In about a month, the final season of Lost is premiering. At long last, the show which has taken us on a very long and complicated and winding journey will be coming to an end. I have to give the creators props, I think that scheduling a set end date was a brilliant move. Instead of trying to spin out plotlines for ever, they created a tight, neat piece with a beginning and an end. There was a bit of wandering and wobbling in the middle there, I freely admit, but I think they avoided falling into the trap of trying to maintain this level of confusion and tension indefinitely.
I like the idea that there is an overarching plan and that we will see the realization of this plan over the coming months. That everything has been built up for a reason, not just to spin out a story until the network gets bored, and we are about to find out what that reason was.
I was introduced to Lost slowly. The first season actually came out on DVD while I was working in a video store, and I remember we could not keep it on the shelves. The reserve list was miles long. Every time the DVDs got returned, they would whip back out the door. People were very, very, very intently focused on getting their Lost and we were all sort of bemused by it, not having seen it. And never got a chance to because the DVDs never stayed put long enough.
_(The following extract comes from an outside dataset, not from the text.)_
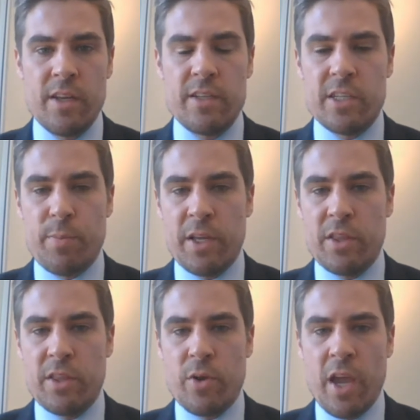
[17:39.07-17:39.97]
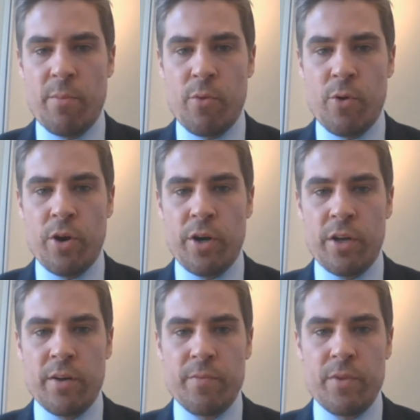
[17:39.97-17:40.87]
despite the UK
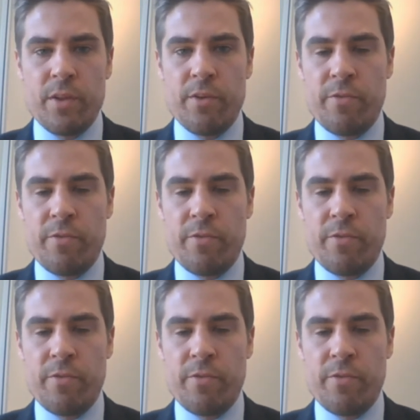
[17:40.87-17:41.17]
board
And then, I was at someone’s house and they were watching an episode from the middle of the second season, and I was totally confused and not at all interested. Who were all these people? Why were they wandering around? What in the heck was going on? Smoke monsters? Jungles? Bah. Far too confusing and meta to be good television!
Finally, the power went out for several days and I camped out at the house of friends who had power. They were watching Lost and I got sucked in. I got it. I saw several episodes in order and I was instantly captivated, and as soon as the power came back on, I raced to the computer to watch everything which had been released up to that point, and was a committed Lost watcher every week as new episodes rolled out.
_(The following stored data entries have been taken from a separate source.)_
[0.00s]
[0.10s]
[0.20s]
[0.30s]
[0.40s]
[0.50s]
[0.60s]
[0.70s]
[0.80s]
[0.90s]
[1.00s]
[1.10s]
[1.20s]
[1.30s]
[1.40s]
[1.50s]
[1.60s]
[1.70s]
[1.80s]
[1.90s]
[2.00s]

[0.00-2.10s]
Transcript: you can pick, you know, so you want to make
I got used to having no idea what was going on. I got used to going back and rewatching episodes and seeing entirely new nuances and levels. I got used to groundwork being laid not over the course of a few episodes, but a few seasons. At every turn the show got more bizarre and confusing and complicated and I loved it. Lost was the kind of television I had been waiting for, the kind that kept me glued to the screen and captivated and chattering about it. The kind of television which was unafraid to alienate viewers by being too complicated. The kind of television which makes demands of its viewers, even.
The show’s lost a number of fans over the years. There were some rocky points, and it’s so complicated at this point that it’s hard to stay on board if you fall behind. I’ve heard the creators say that the final season is for the serious fans, the people who have stuck with it from the beginning. Now, to be fair, I started a bit late, but I have stuck with it. I have had patience, and I am waiting eagerly to see what happens next, and how this story can possibly conclude.
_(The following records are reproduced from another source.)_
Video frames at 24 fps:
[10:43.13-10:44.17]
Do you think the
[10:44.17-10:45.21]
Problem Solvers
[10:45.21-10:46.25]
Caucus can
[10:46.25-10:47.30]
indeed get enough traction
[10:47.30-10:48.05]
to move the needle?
Assuming it does. They’ve promised that it will be brought to a finish point, but with Lost I have learned that things are rarely this simple. I wouldn’t be surprised if the show leaves us in a loop, imagining all sorts of things with the characters and the story. The world of Lost does not follow a linear timeline and I think it’s a bit much to expect that they will abandon this in the final season; even if they “fix” the timeline, doesn’t that mean that there are other timelines, somewhere else, which aren’t fixed?
The weird thing about Lost, for me, is that I have difficulty relating to several of the main characters. I really am not a fan of Kate or Juliet. Jack and Sawyer annoy me. I’m not following the story because I care about what happens to the main people, I’m following it because I want to follow the story. To see where it takes me, to see where the creators are going with this.
That’s weird, for me. Usually I follow and get attached to television because I love the characters. They are what drives the story and they are what I come back for every week. But with Lost, I couldn’t give a fig for a lot of the characters (well, I like Hurley. And Jin, kinda. And Sun. Ok, so maybe I like more characters than I think. Fine!). But I do want to figure out what in the heck is going on with this island and all these strange things. This epic mythology.
And I really hope they don’t ruin it for me. I’m not exactly sure how they would do that, because the show is so esoteric at this point that I can’t really point to any one event/concept/thing which would ruin it. I just have this vague sense of unease as we start to gear up for the season premiere. I worry that this story which I have been following for so long will end in a way which utterly destroys the experience for me, that I will be left feeling betrayed and upset by how the mythos of Lost resolves.